Al margen de la historia de Juana, pero muy relacionado con ella, el primer capítulo aborda un tema necesario y poco conocido, como es el del tratamiento de la locura o cualquier tipo de enfermedad mental o de desvarío nervioso. Como es natural, en aquellos tiempos, este tipo de dolencias corrían el riesgo de ser identificadas con problemas espirituales. Una demencia no era sino una posesión del demonio y, por tanto, los tratamientos eran los consabidos exorcismos, medicamentos que solían contribuir al agravamiento, interminables ceremonias y ritos y, según el caso, juicio y hoguera. De todo ello pareció librarse Juana, aunque esto no mitigó su indudable dolor, acrecentado por la soledad en que vivió casi todos los años de su desdichada vida.
Nada resta trascendencia sin embargo a la vida de Juana, que trajo al mundo a dos emperadores del Sacro Imperio Germánico, Carlos y Fernando, fue reina de Castilla, Aragón y Navarra. Su matrimonio vinculó a la Corona española con los territorios de Flandes y, en suma, colocó a este país, en la Edad Moderna, completando una transición que habían iniciado sus padres.

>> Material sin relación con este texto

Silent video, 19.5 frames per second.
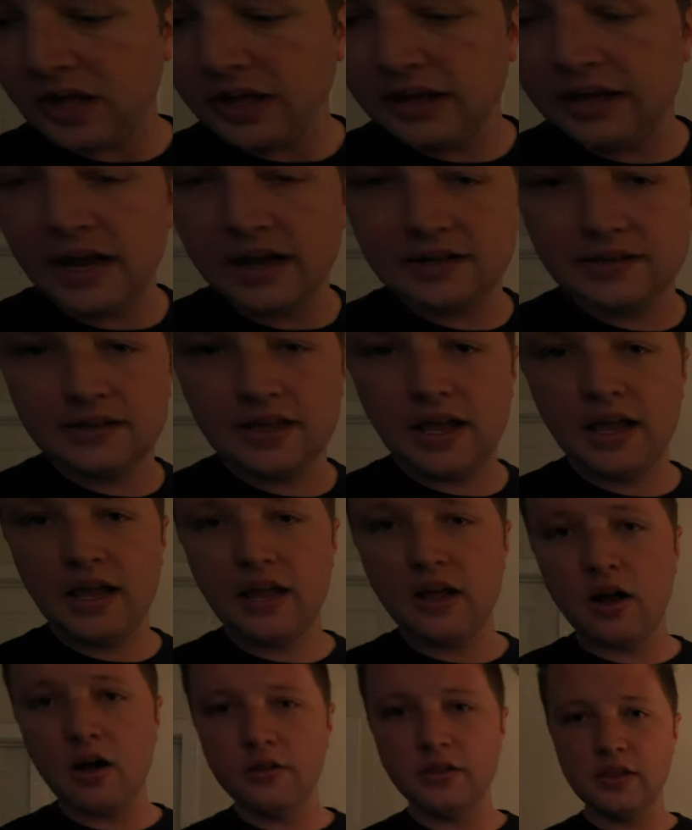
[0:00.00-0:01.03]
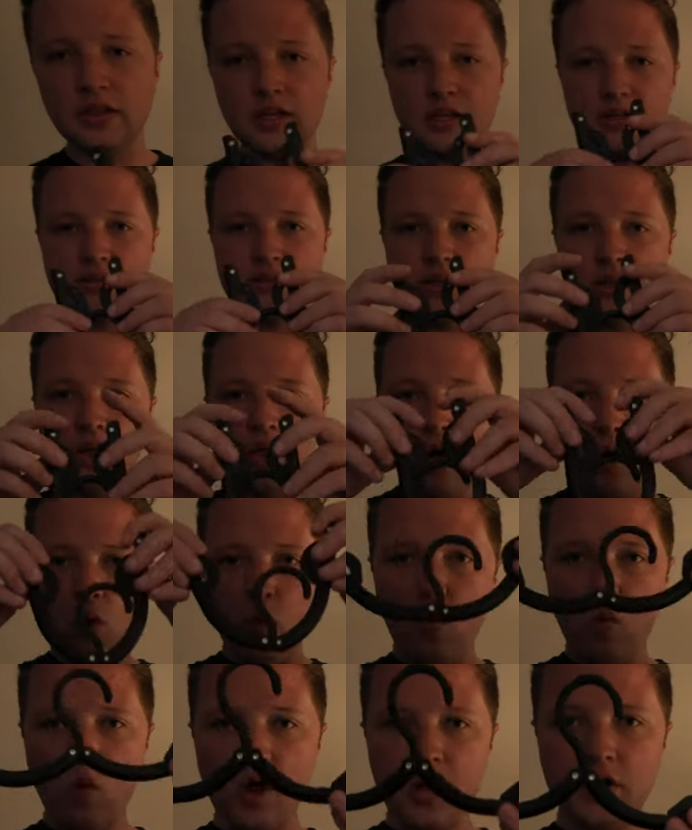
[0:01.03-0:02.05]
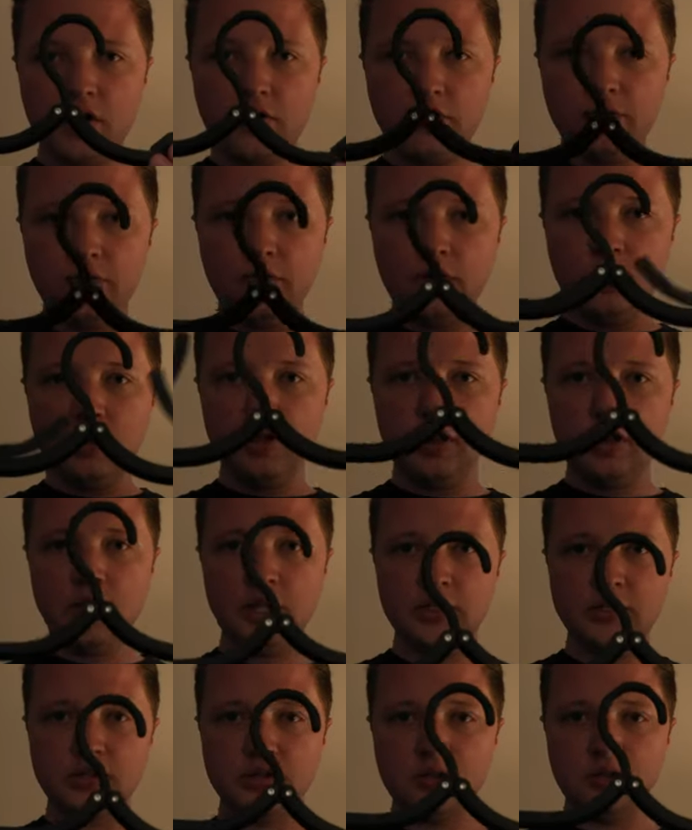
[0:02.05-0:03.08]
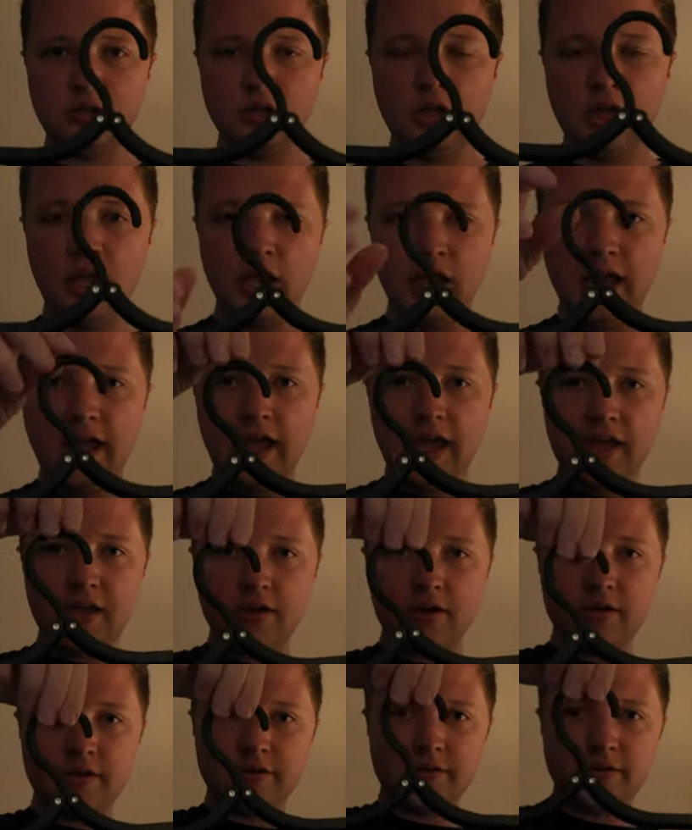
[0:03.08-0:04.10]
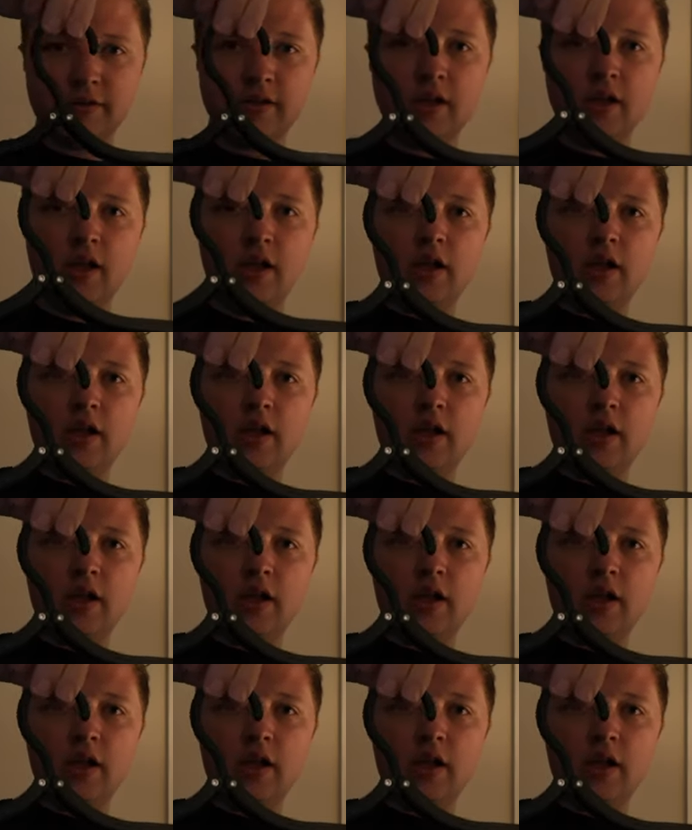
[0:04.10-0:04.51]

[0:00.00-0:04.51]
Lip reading: Next thing are these wonderful little hangers.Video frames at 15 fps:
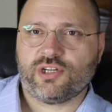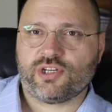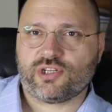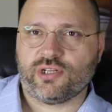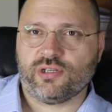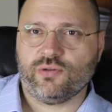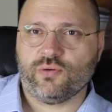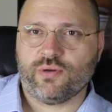
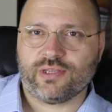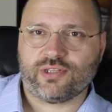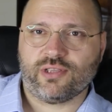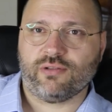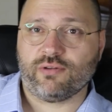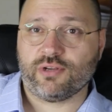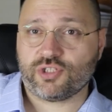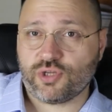Russia,
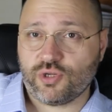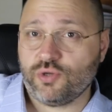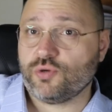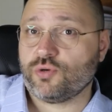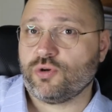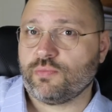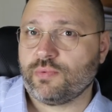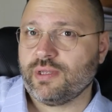US and Russia,
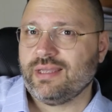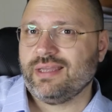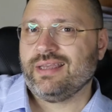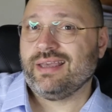EuropeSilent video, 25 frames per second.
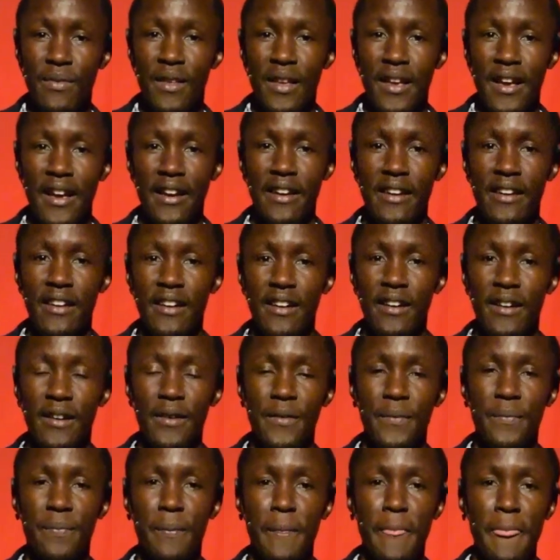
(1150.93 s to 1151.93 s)
and
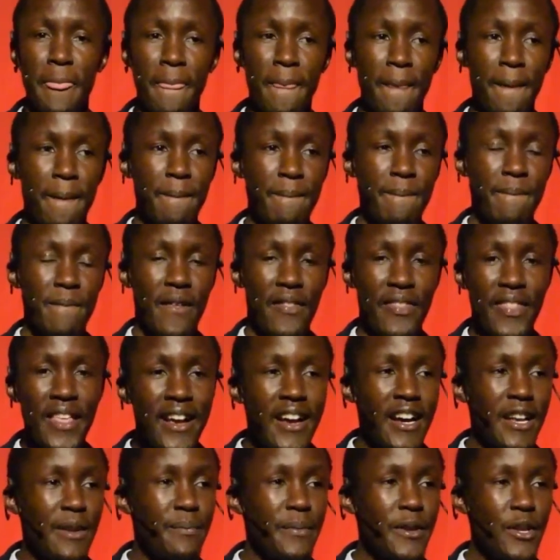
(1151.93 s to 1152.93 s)
they
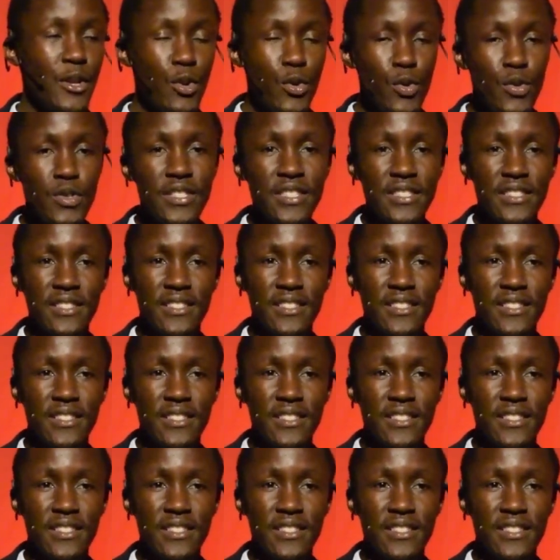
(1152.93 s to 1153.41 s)
can be used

Manuel Fernández Álvarez fue un historiador español, fallecido en 2010, que dedicó su vida al estudio de nuestros siglos XV y XVI. Al margen de sus trabajos académicos, publicó tres biografías cruciales para comprender ese periodo de nuestra historia. En concreto, sobre Isabel la Católica, Juana la Loca y Carlos I. Es decir, la historia de una abuela, su hija y su nieto, todos ellos coronados.
En el caso del libro aquí comentado, y pese a tratarse de la obra de un erudito académico, en ningún momento nos encontramos ante un texto de complicada lectura, rebosante de notas, fechas y nombres totalmente desconocidos. Al contrario, Fernández Álvarez se desenvuelve con la maestría de un novelista a la hora de penetrar en la psicología de sus personajes, de avanzar hipótesis o de extraer conclusiones. Su estilo desenvuelto y ágil es la perfecta muestra de que la combinación de rigor y divulgación pueden ir de la mano y de que los conceptos complejos lo son tan solo por la falta de pericia del autor.